La collection «publique» d'Yvon Lambert
Submitted by Anonyme (non vérifié)C'est un cas d'école du coup de force post-moderne, de l'imposition par en haut d'une approche subjectiviste de la vie.
En apparence, on a un richissime galeriste qui « donne » à la population un petit musée, avec des œuvres d'art permettant de faire progresser la culture. En réalité, on a un bourgeois célébrant son ego en obligeant l'État à lui donner son propre musée, dont la substance en elle-même est l'accumulation subjectiviste, l'irrationnel propre à l'art contemporain.
Historiquement, Yvon Lambert, né en 1936, a justement fait fortune en tant que galeriste parisien à partir du milieu des années 1960, en contribuant à porter l'art contemporain comme idéologie de la bourgeoisie la plus moderne, c'est-à-dire celle portée surtout par le capital financier.
Il a commencé par le pop art et le minimalisme, avant de jouer un rôle clef dans l'explosion commerciale de l'art contemporain dans les années 1980, par l'intermédiaire des artistes décadents français Robert Combas et Jean-Charles Blais, ainsi que des Allemands Helmut Middendorf, Rainer Fetting et Bernd Zimmer. L'apogée fut alors bien entendu une galerie à New York, avec des artistes comme Christian Boltanski, Anselm Kiefer ou encore Joseph Kosuth.
Situé dans un hôtel particulier du XVIIIe siècle, l’hôtel de Caumont à Avignon, le nouveau « musée » – en réalité la collection façonnée par Yvon Lambert – a d'ailleurs tellement une logique militante qu'il y a un secteur réservé dans un second hôtel particulier pour une exposition temporaire. La première est consacrée à faire l'éloge, par l'art contemporain, du metteur en scène Patrice Chéreau, une figure très importante du post-modernisme dans le théâtre.
Il est révélateur que les deux bâtiments aient consisté auparavant en les facultés des lettres et des sciences humaines de l’Université, ainsi que l’Ecole des beaux-arts. On a ici une transformation de la base culturelle nationale, afin de répondre aux besoins de l'idéologie dominante, ou comme l'a parfaitement résumé Fleur Pellerin, ministre de la Culture :
« La culture est l'affaire de tous, elle peut accueillir des modes d'intervention innovants comme cette coopération entre l'État et le collectionneur Yvon Lambert. »

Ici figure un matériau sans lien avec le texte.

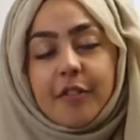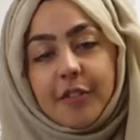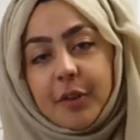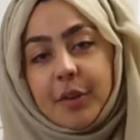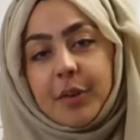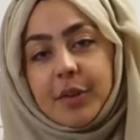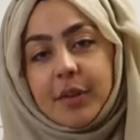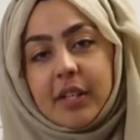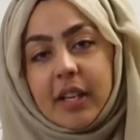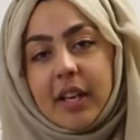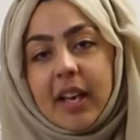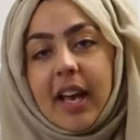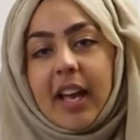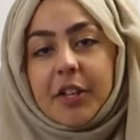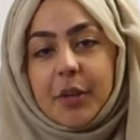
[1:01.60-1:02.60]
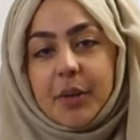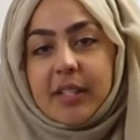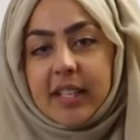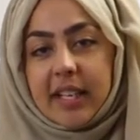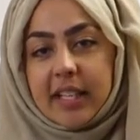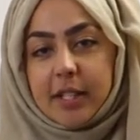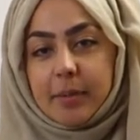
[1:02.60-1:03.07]
food and
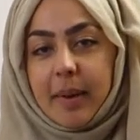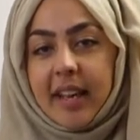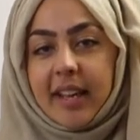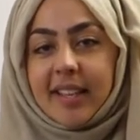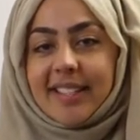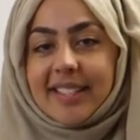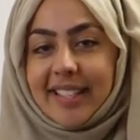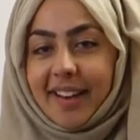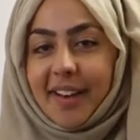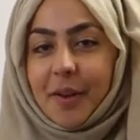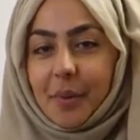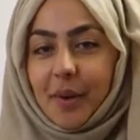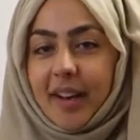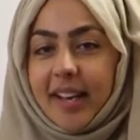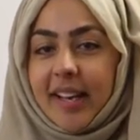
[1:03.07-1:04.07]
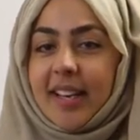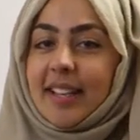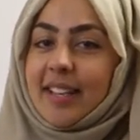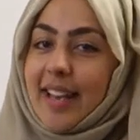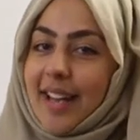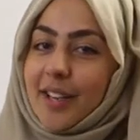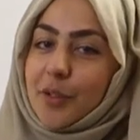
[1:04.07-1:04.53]
using it to make DIY,
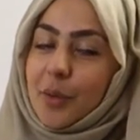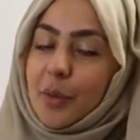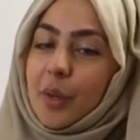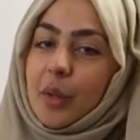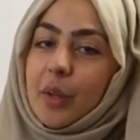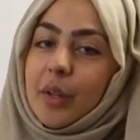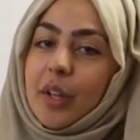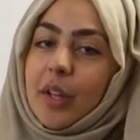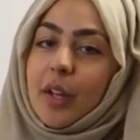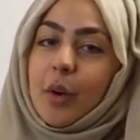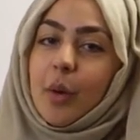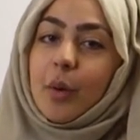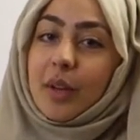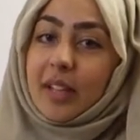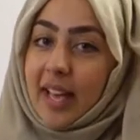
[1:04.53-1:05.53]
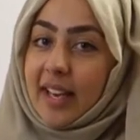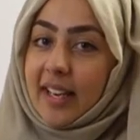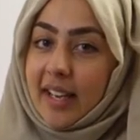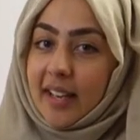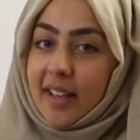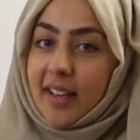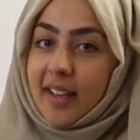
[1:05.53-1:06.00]
natural,
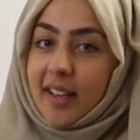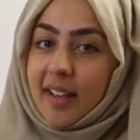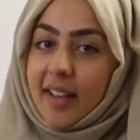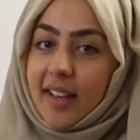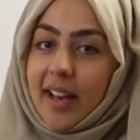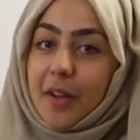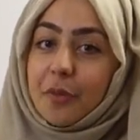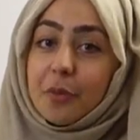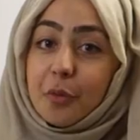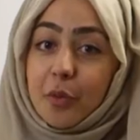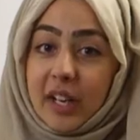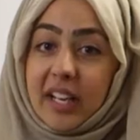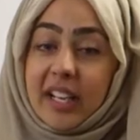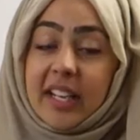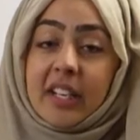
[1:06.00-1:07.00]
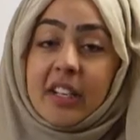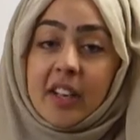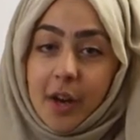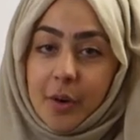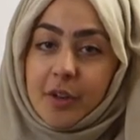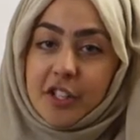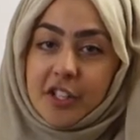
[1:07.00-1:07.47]
organic, and really
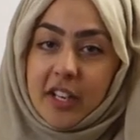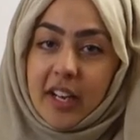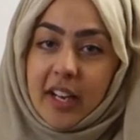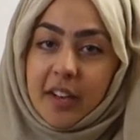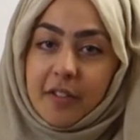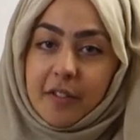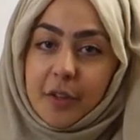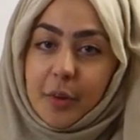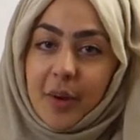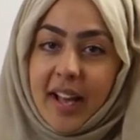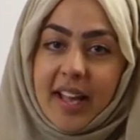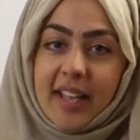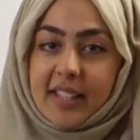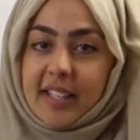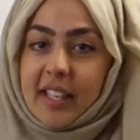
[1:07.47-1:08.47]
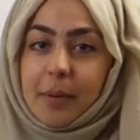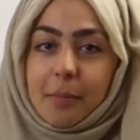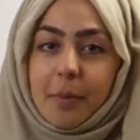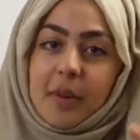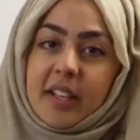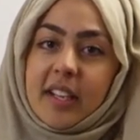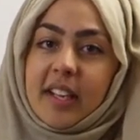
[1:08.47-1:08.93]
nourishing for your hair, skin, and
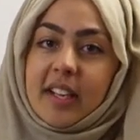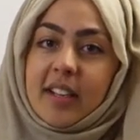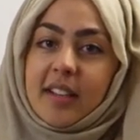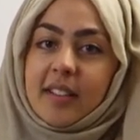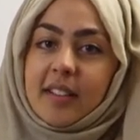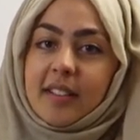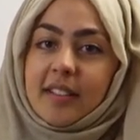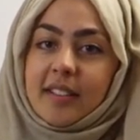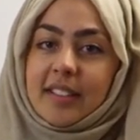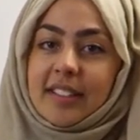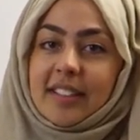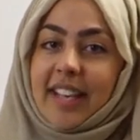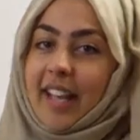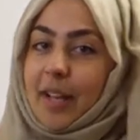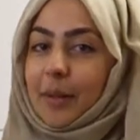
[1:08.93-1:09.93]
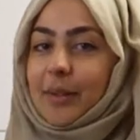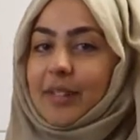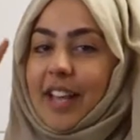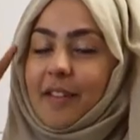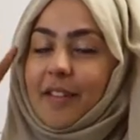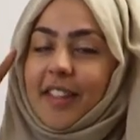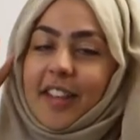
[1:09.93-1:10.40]
body, nails,
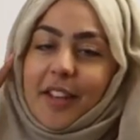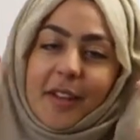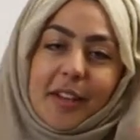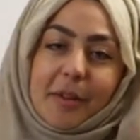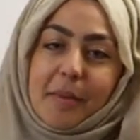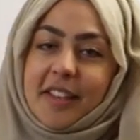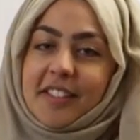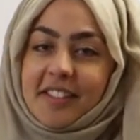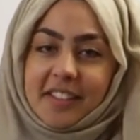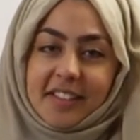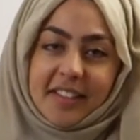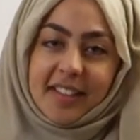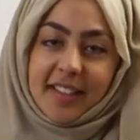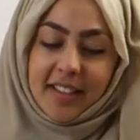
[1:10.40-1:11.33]
everything you can imagine.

Ce n'est pas tout, cela va de soi : il y a au total 556 oeuvres dans la partie « musée », pour une valeur commerciale de 100 millions d'euros, le tout appartenant désormais au Fonds national d’art contemporain, mais de manière relative uniquement.
En effet, les oeuvres sont bloquées par contrat dans l'hôtel particulier et Yvon Lambert a bataillé pour non seulement l'extension à l'hôtel particulie voisin, mais également une rénovation, amenant quatre années de travaux, coûtant 14 millions d'euros à l'État et la municipalité retardant l'ouverture s'étant déroulée cette semaine seulement finalement.
Tout cela est véritablement exemplaire du triomphe du post-modernisme, avec même un anticapitalisme de grand bourgeois, Yvon Lambert ayant formulé des regrets sur la commercialisation récente dans l'art contemporain... comme si ce pseudo art était autre chose qu'un mélange de commerce et de subjectivisme, de placement financier et de mystique irrationnelle sur un art « indépendant » relevant de la « créativité » individuelle.